| Problem |
Return the records below in full. Keep every word exact and skip the images.
+ + + + +
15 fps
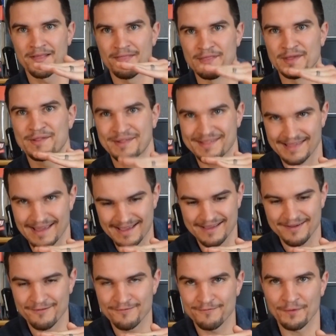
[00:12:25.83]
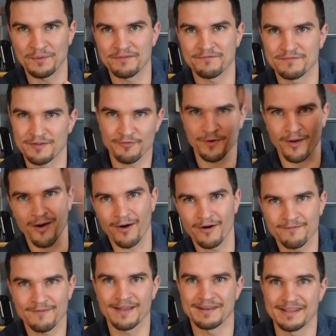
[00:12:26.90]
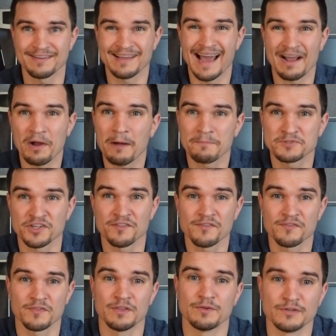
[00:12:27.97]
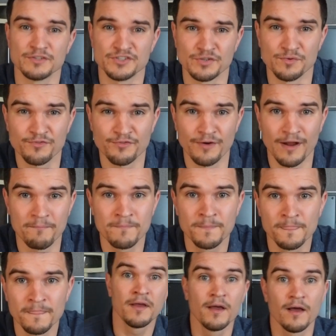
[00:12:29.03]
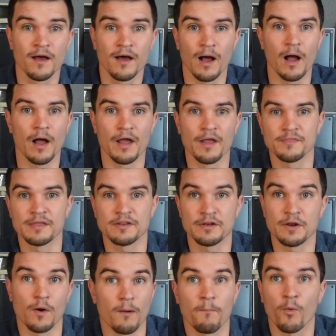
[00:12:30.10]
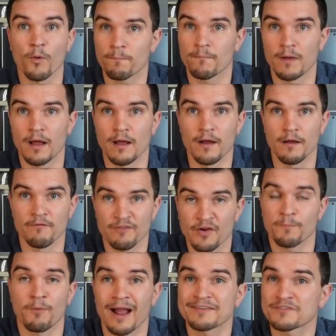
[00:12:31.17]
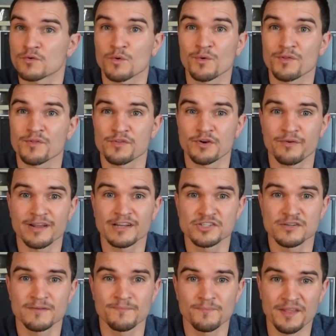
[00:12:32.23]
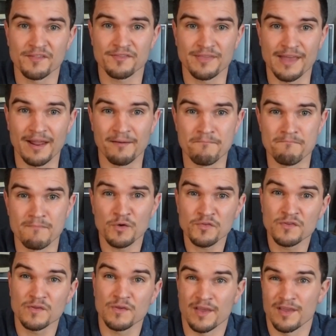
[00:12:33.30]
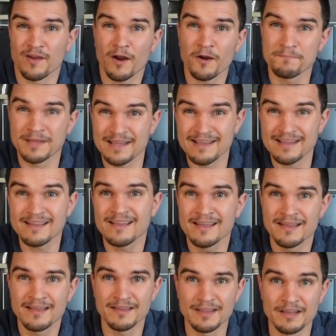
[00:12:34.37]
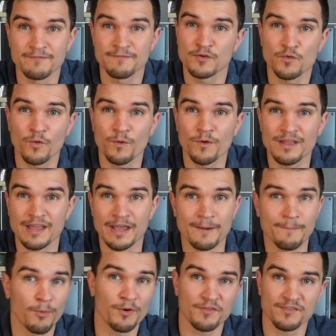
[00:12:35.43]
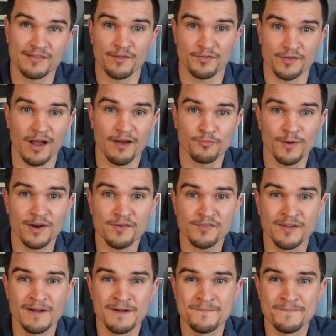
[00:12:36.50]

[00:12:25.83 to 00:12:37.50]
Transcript: this thick, full of different RFID tag options that you can choose from. Uh, and then, you know, a more uh, very practical consideration is that most ERP inventory and point of sale softwares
+ + + + +
| Task answer |
15 fps
[00:12:25.83]
[00:12:26.90]
[00:12:27.97]
[00:12:29.03]
[00:12:30.10]
[00:12:31.17]
[00:12:32.23]
[00:12:33.30]
[00:12:34.37]
[00:12:35.43]
[00:12:36.50]

[00:12:25.83 to 00:12:37.50]
Transcript: this thick, full of different RFID tag options that you can choose from. Uh, and then, you know, a more uh, very practical consideration is that most ERP inventory and point of sale softwares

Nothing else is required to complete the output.